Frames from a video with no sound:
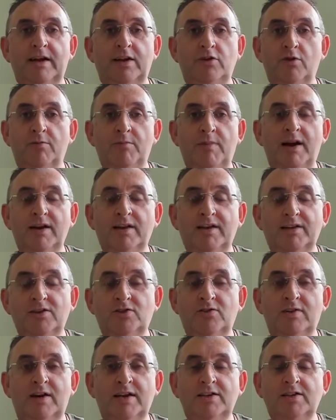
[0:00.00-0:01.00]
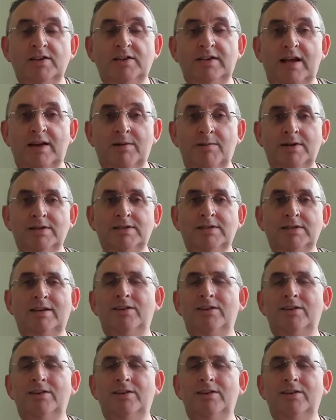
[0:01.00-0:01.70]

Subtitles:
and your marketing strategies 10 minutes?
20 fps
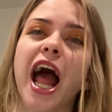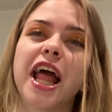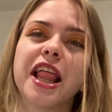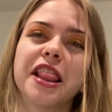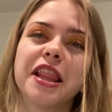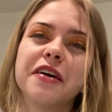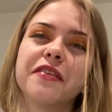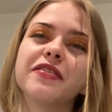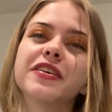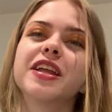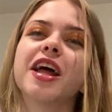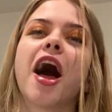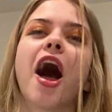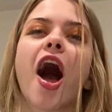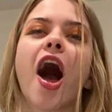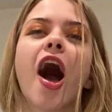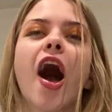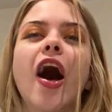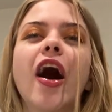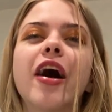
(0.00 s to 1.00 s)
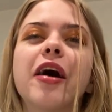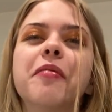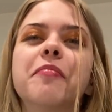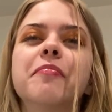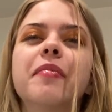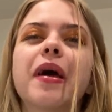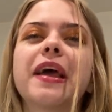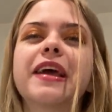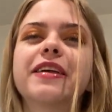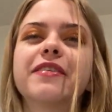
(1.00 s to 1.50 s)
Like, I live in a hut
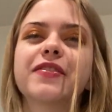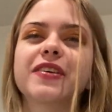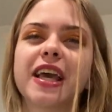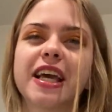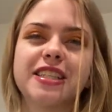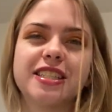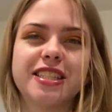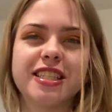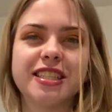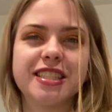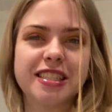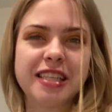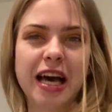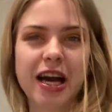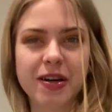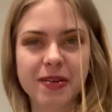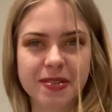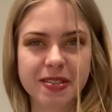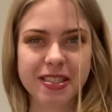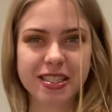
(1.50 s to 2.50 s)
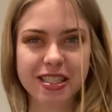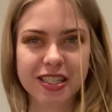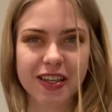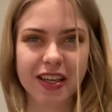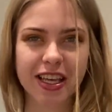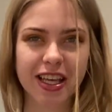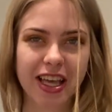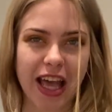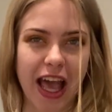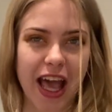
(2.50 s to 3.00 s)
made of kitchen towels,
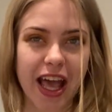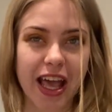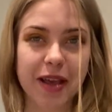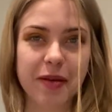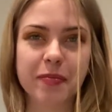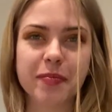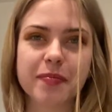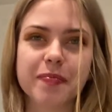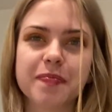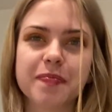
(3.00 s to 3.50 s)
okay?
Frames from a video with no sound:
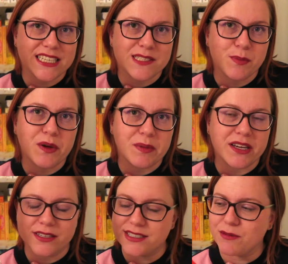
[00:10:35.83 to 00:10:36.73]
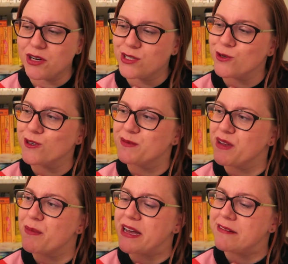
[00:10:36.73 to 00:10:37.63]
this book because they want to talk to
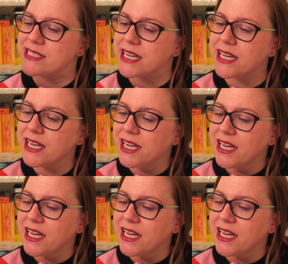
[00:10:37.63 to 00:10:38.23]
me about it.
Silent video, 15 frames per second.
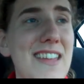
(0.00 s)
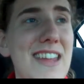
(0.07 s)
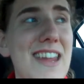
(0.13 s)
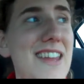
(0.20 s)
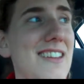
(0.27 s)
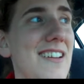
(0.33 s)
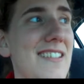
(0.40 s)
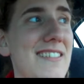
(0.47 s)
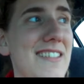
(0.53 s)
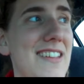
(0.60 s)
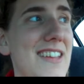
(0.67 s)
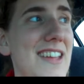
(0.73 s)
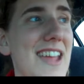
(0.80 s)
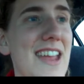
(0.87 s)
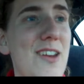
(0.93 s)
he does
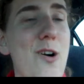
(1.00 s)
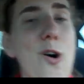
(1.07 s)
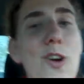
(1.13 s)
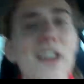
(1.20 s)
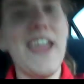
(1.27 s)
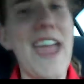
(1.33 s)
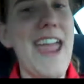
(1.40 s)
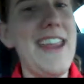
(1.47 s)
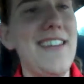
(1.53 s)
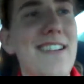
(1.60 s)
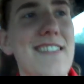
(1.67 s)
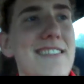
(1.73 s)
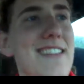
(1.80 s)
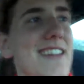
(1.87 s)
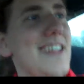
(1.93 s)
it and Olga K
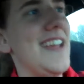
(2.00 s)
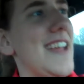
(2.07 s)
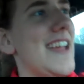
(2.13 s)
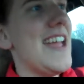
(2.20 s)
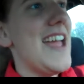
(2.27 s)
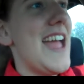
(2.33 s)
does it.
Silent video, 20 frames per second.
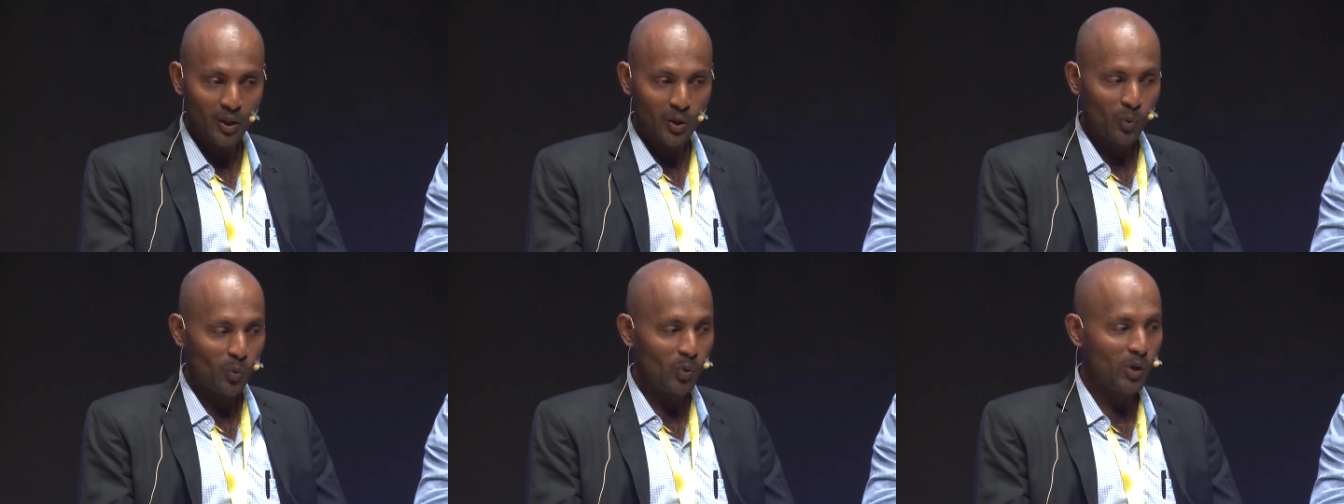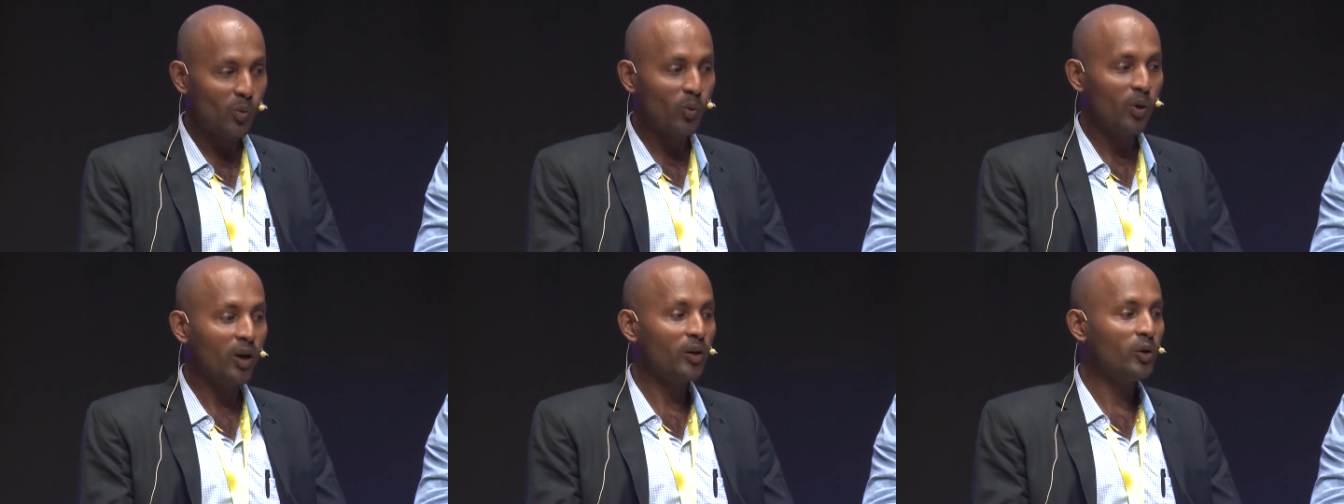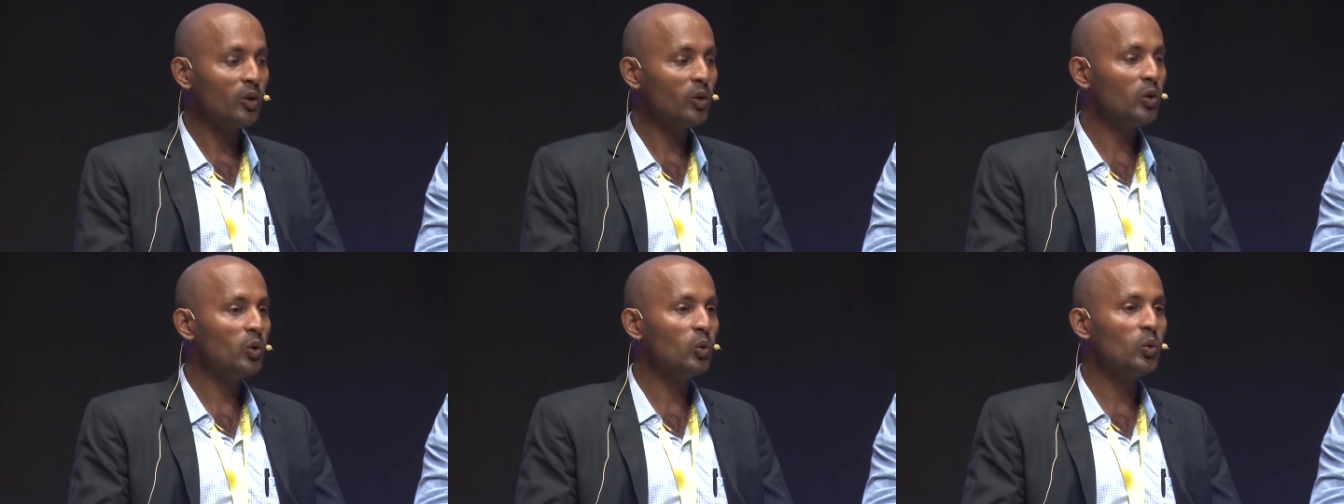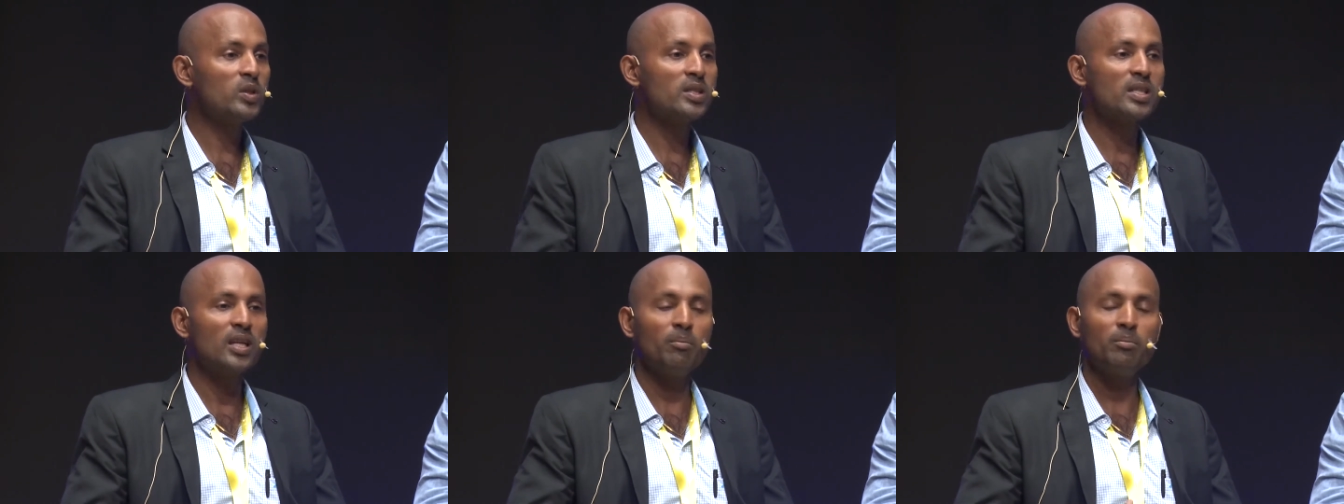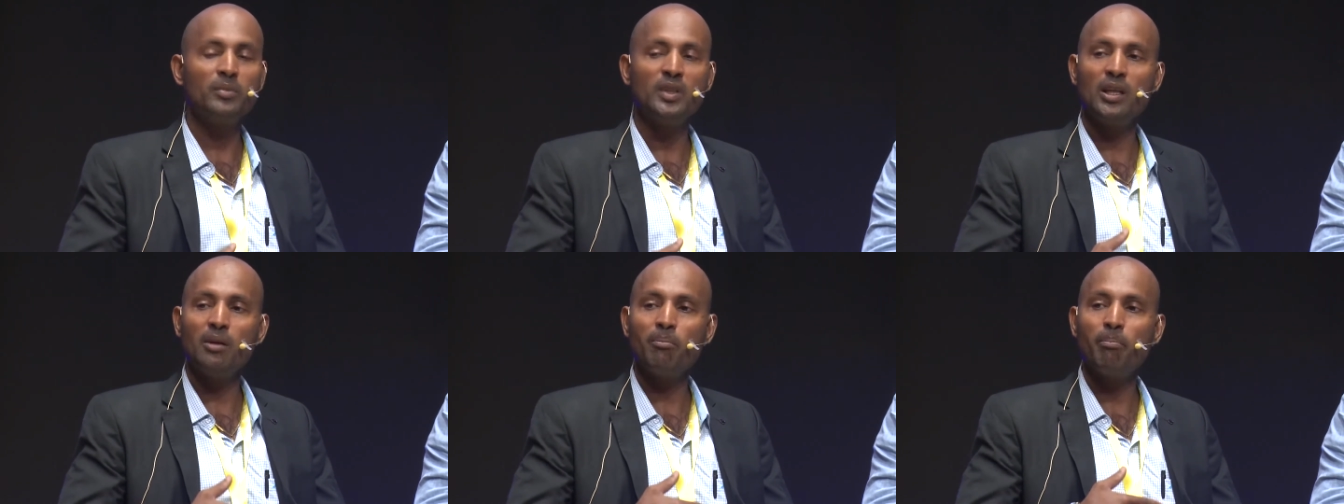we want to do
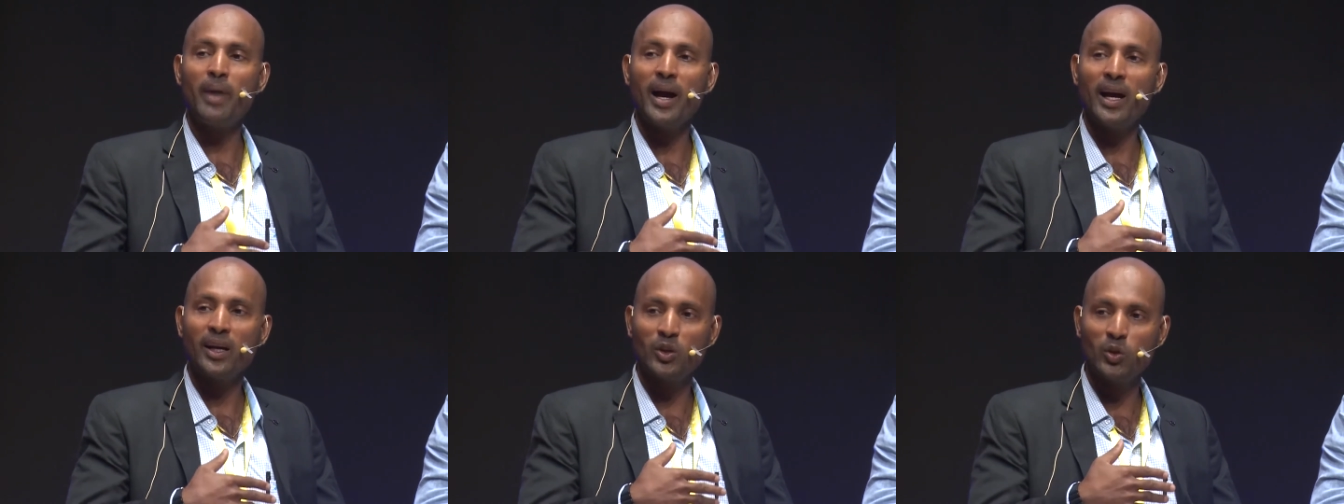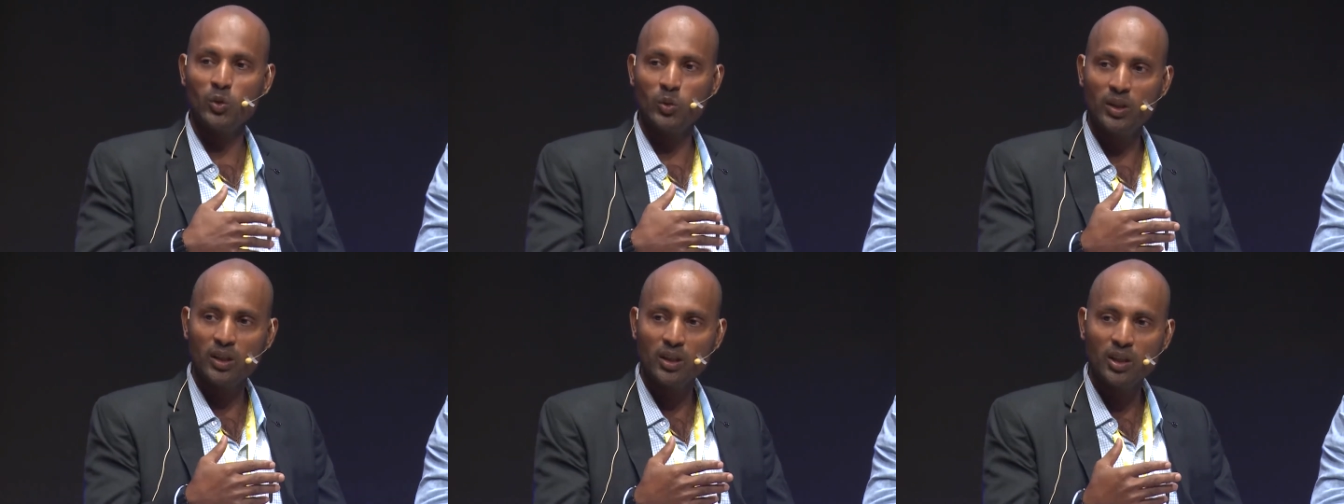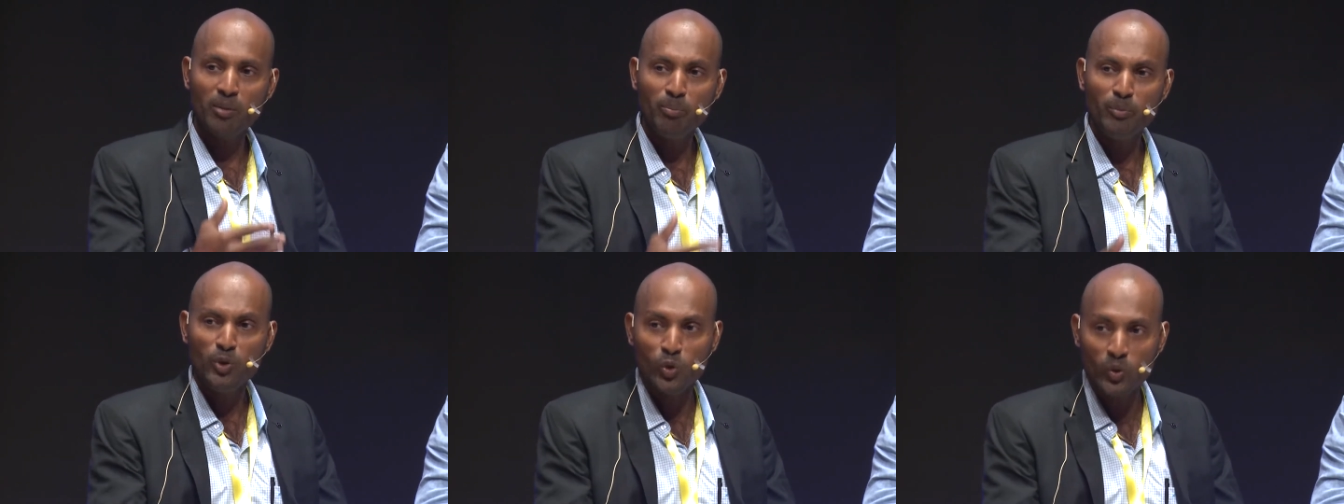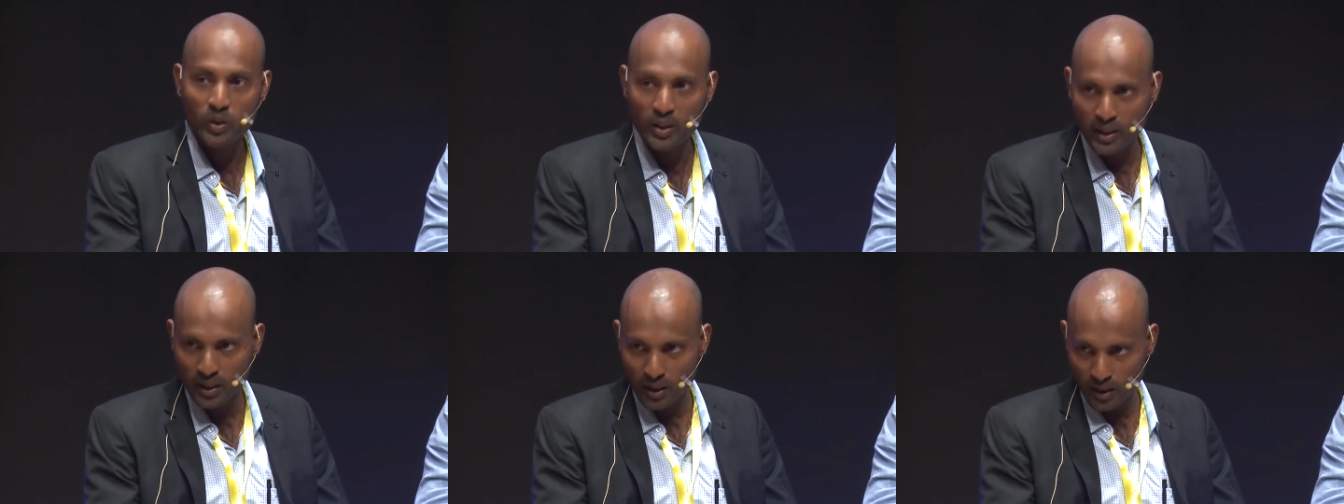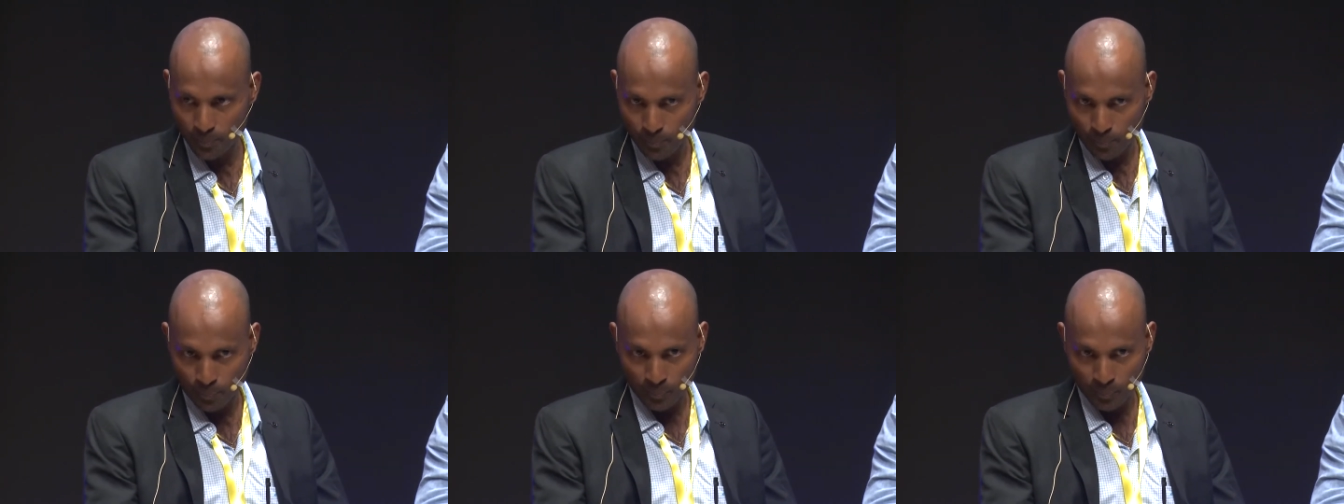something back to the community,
::::::::::
* Exercise details *
Restrict the output to the lines from the one with "(1.00 s to 1.50 s)" through the last line of the material above. Print them exactly, leaving out every picture.

* Output for this exercise *
(1.00 s to 1.50 s)
Like, I live in a hut
(1.50 s to 2.50 s)
(2.50 s to 3.00 s)
made of kitchen towels,
(3.00 s to 3.50 s)
okay?
Frames from a video with no sound:
[00:10:35.83 to 00:10:36.73]
[00:10:36.73 to 00:10:37.63]
this book because they want to talk to
[00:10:37.63 to 00:10:38.23]
me about it.
Silent video, 15 frames per second.
(0.00 s)
(0.07 s)
(0.13 s)
(0.20 s)
(0.27 s)
(0.33 s)
(0.40 s)
(0.47 s)
(0.53 s)
(0.60 s)
(0.67 s)
(0.73 s)
(0.80 s)
(0.87 s)
(0.93 s)
he does
(1.00 s)
(1.07 s)
(1.13 s)
(1.20 s)
(1.27 s)
(1.33 s)
(1.40 s)
(1.47 s)
(1.53 s)
(1.60 s)
(1.67 s)
(1.73 s)
(1.80 s)
(1.87 s)
(1.93 s)
it and Olga K
(2.00 s)
(2.07 s)
(2.13 s)
(2.20 s)
(2.27 s)
(2.33 s)
does it.
Silent video, 20 frames per second.
we want to do
something back to the community,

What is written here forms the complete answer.